Steve Jobs did not create products he created an organization. No. He was
partially responsible for the creation. He sat in on design meetings and
offered input and feedback. Plus he vetoed bad idea (just as important)

Steve Jobs did not wrest market share from competitors he created new markets:
Tell that to Creative Labs and Microsoft. Creative labs had an MP3 player and
Microsoft had tablets before apple came along. Apple just did things better.

Steve Jobs did not design anything he gave others freedom to think: Not
really. He certainly encouraged people to think for themselves but anyone
whose studied Jobs will tell you he stuck to his own vision. Your only way to
design a product at Apple under Jobs was to make your case to him and change
his vision.

Steve Jobs did not develop new management theories he showed by example: Well
how do you think management theory is born?
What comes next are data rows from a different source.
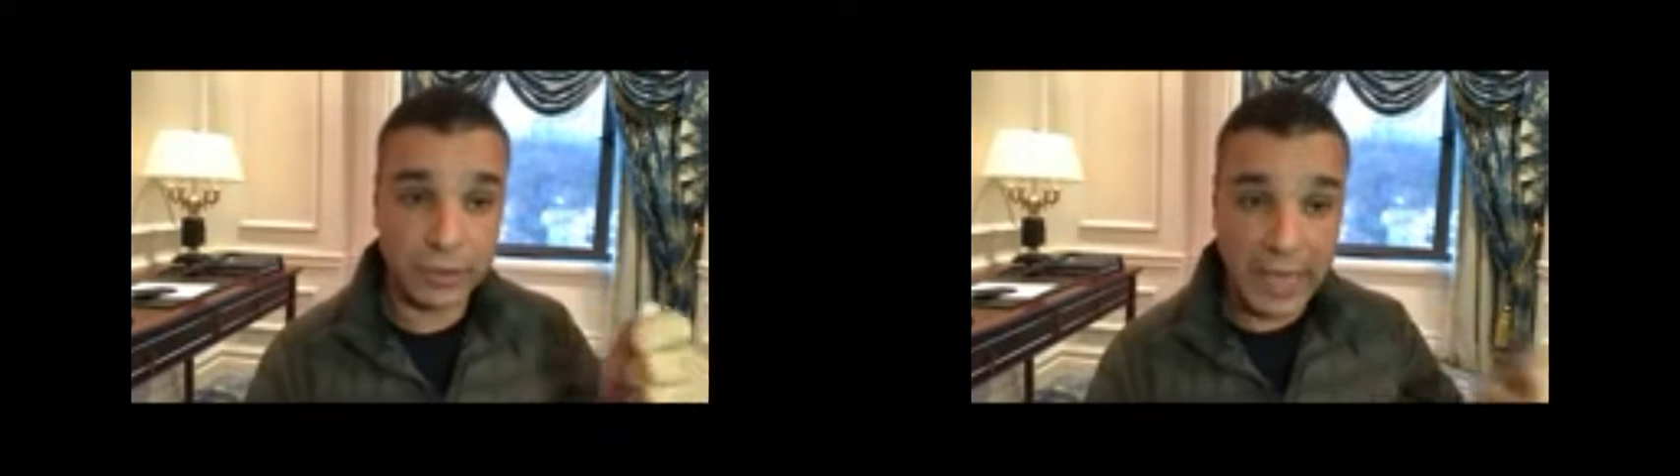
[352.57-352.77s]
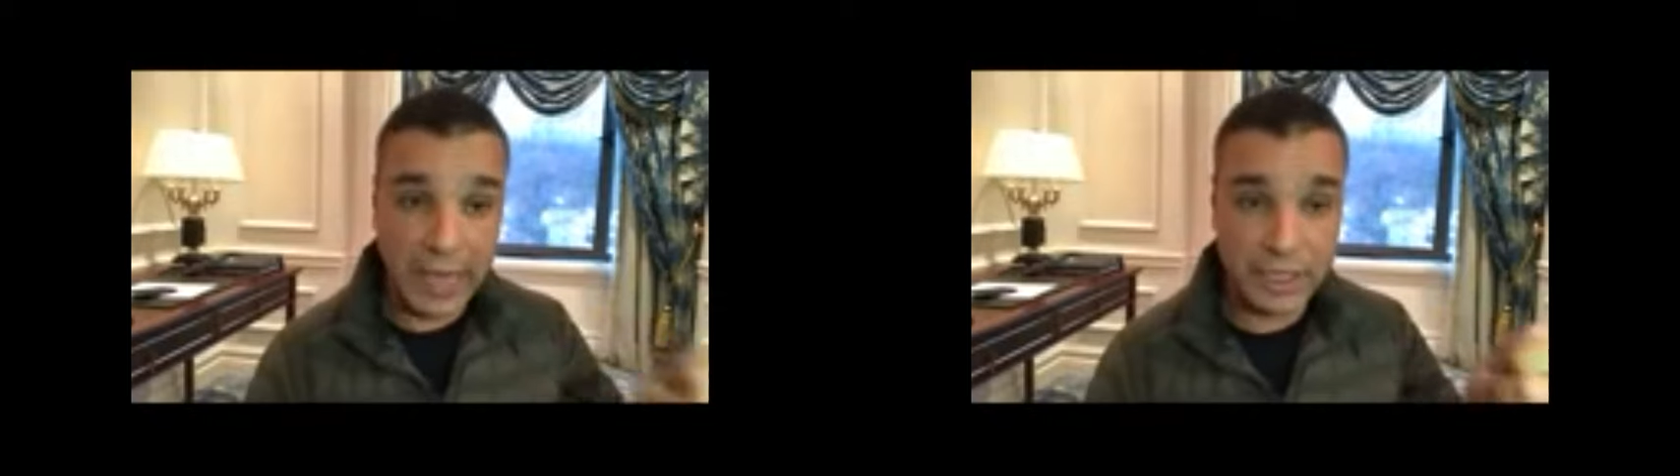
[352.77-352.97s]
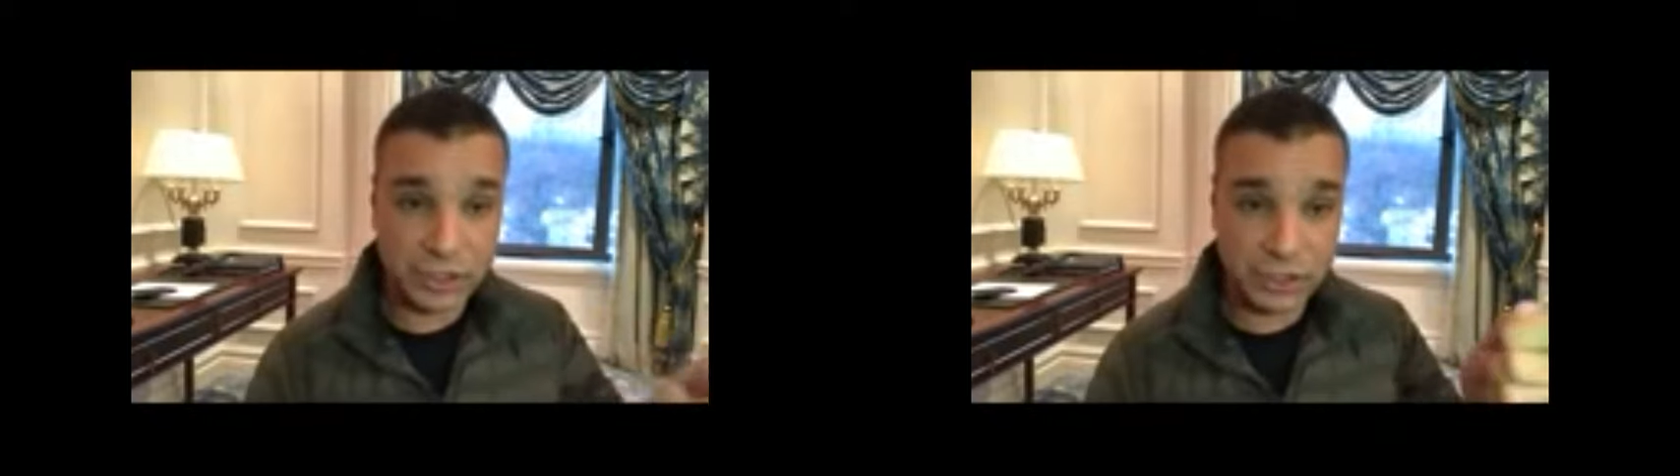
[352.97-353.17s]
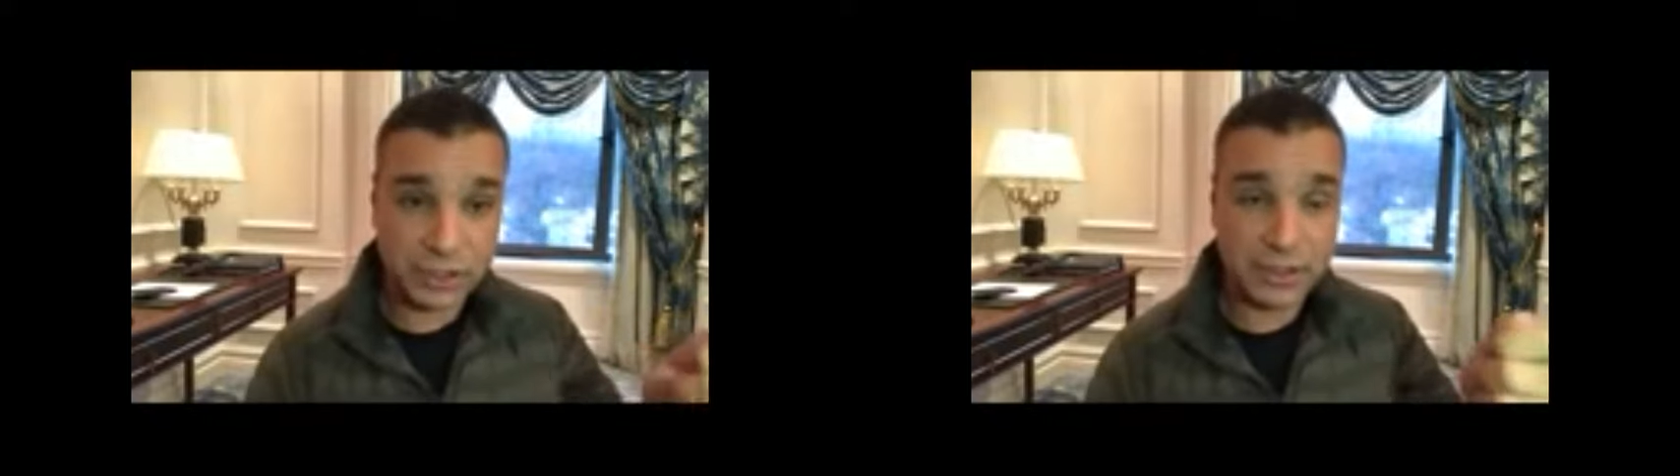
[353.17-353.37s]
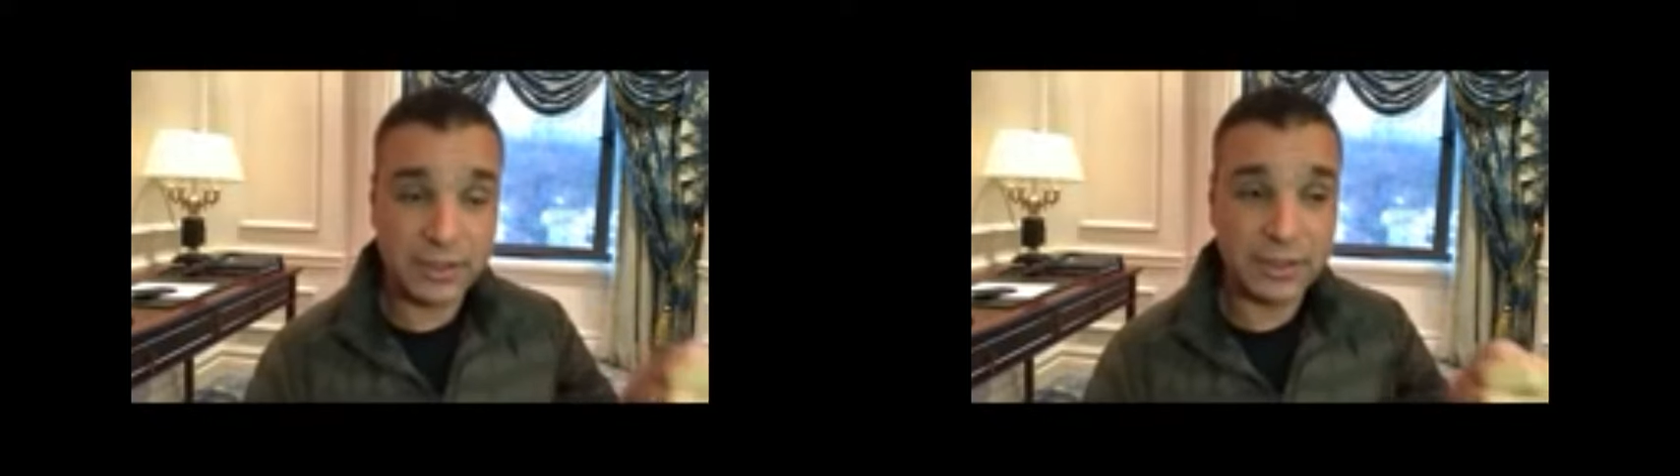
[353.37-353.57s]
cash
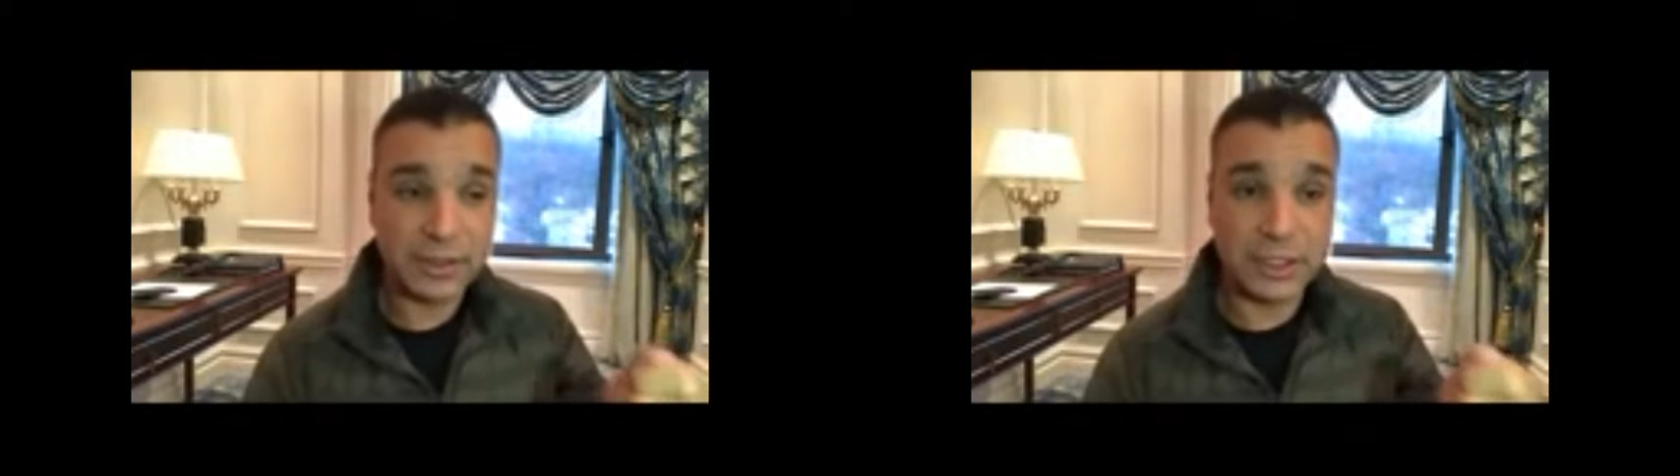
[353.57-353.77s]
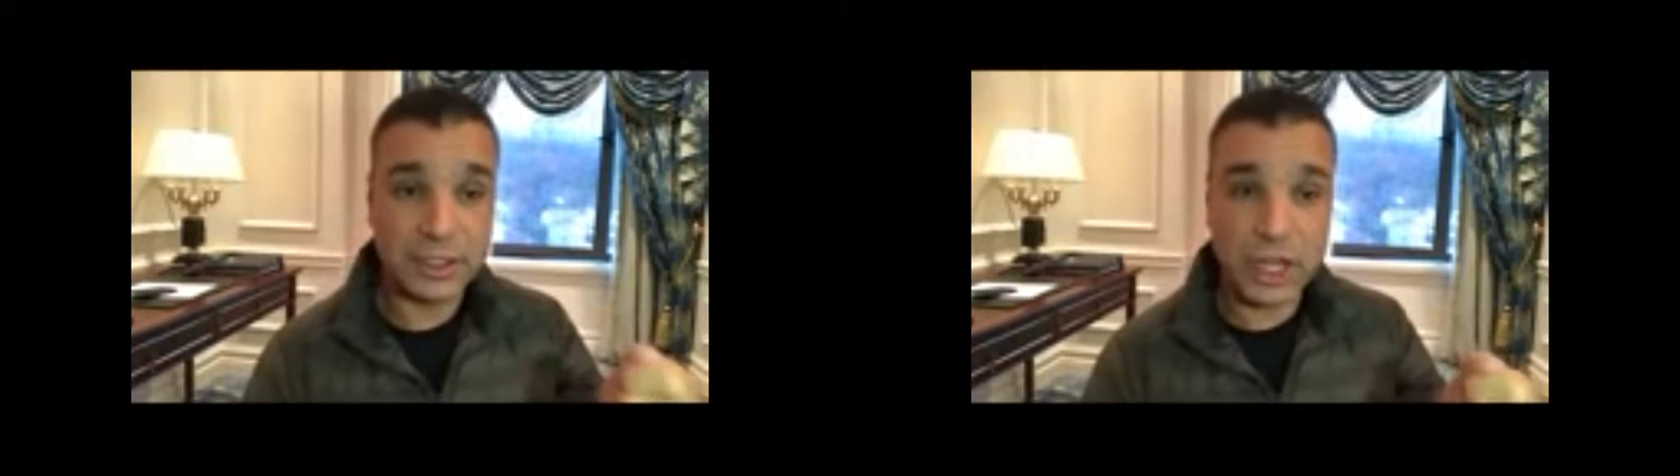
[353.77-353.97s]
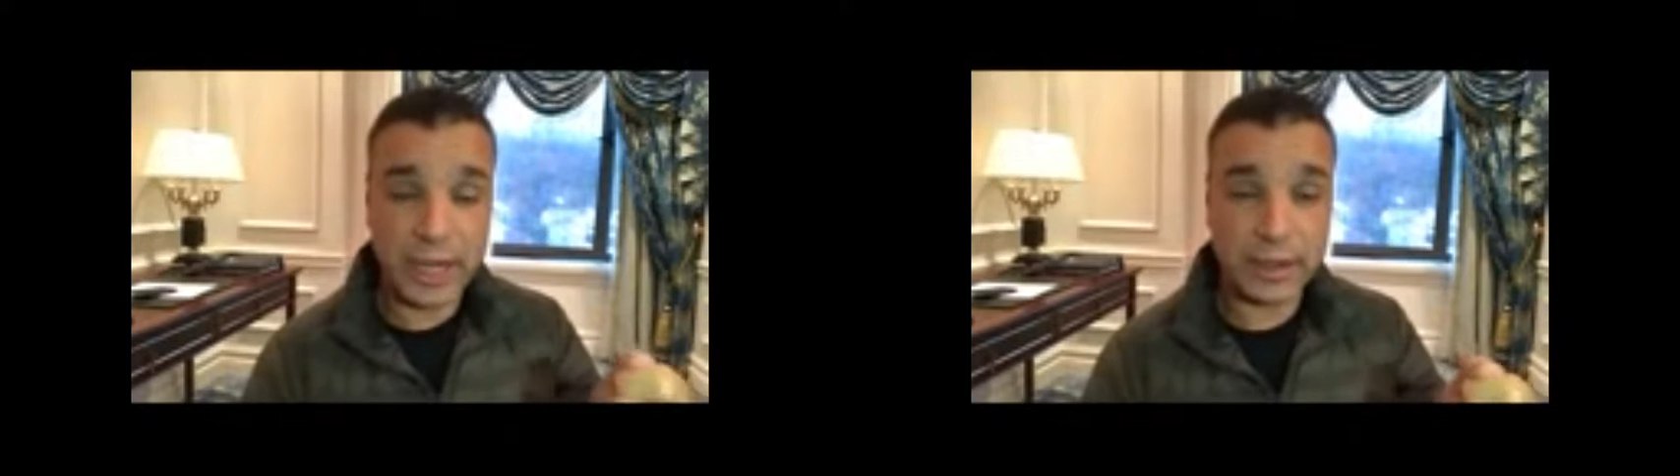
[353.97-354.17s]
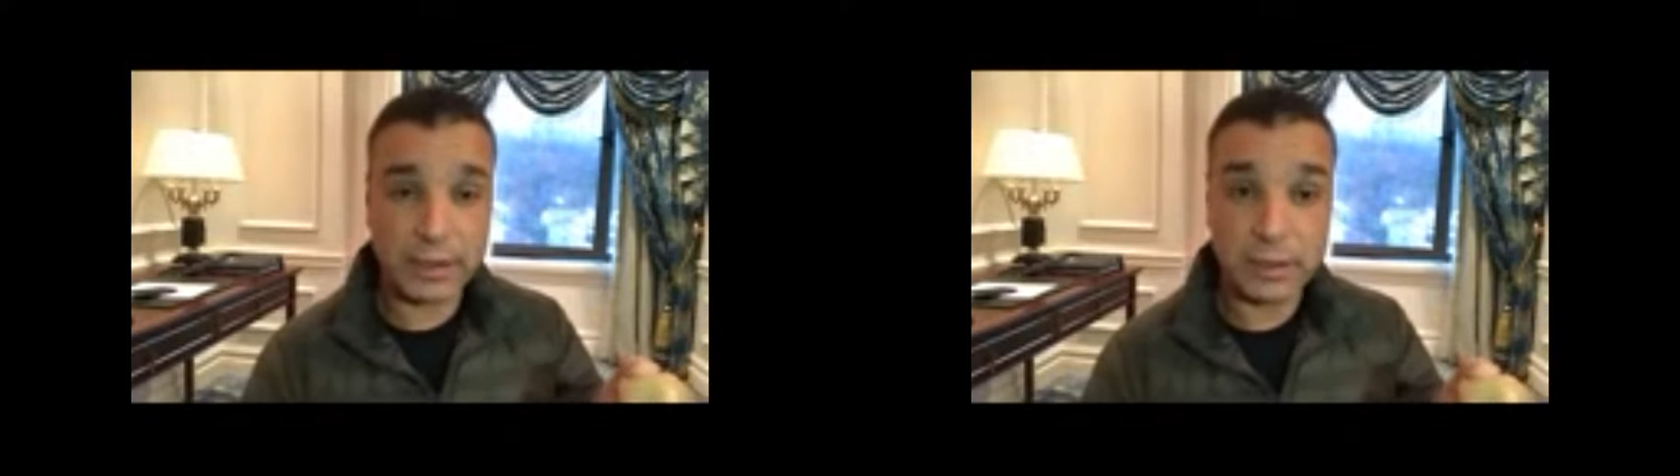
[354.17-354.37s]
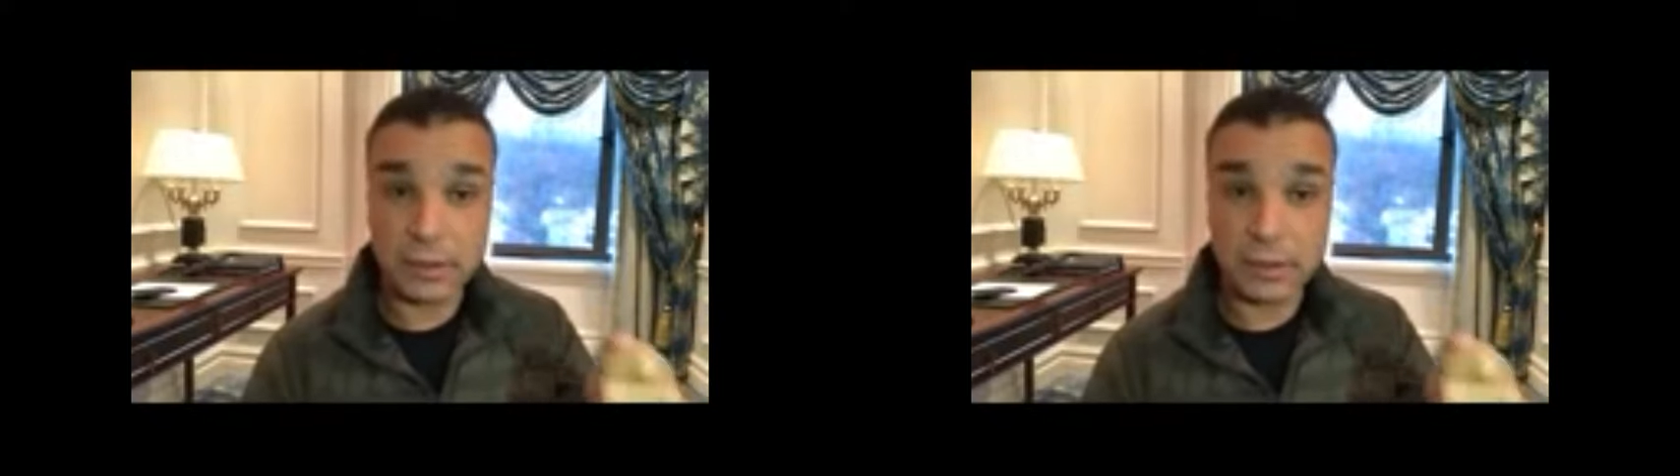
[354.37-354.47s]
the check.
Good management theory comes from
people who practiced what they preached.

Steve Jobs was not a futurist he built the future one piece at a time: WHAT?!?
You don't build the future one piece at a time unless you have a vision of
what it will be like as a whole.

Steve Jobs was not charismatic he spoke from the heart: WHAT?!? What do you
think "being Charismatic" means?

Steve Jobs was not a gifted orator he spoke plainly: A gifted orator is
someone who is engaging to watch speak. Jobs was engaging.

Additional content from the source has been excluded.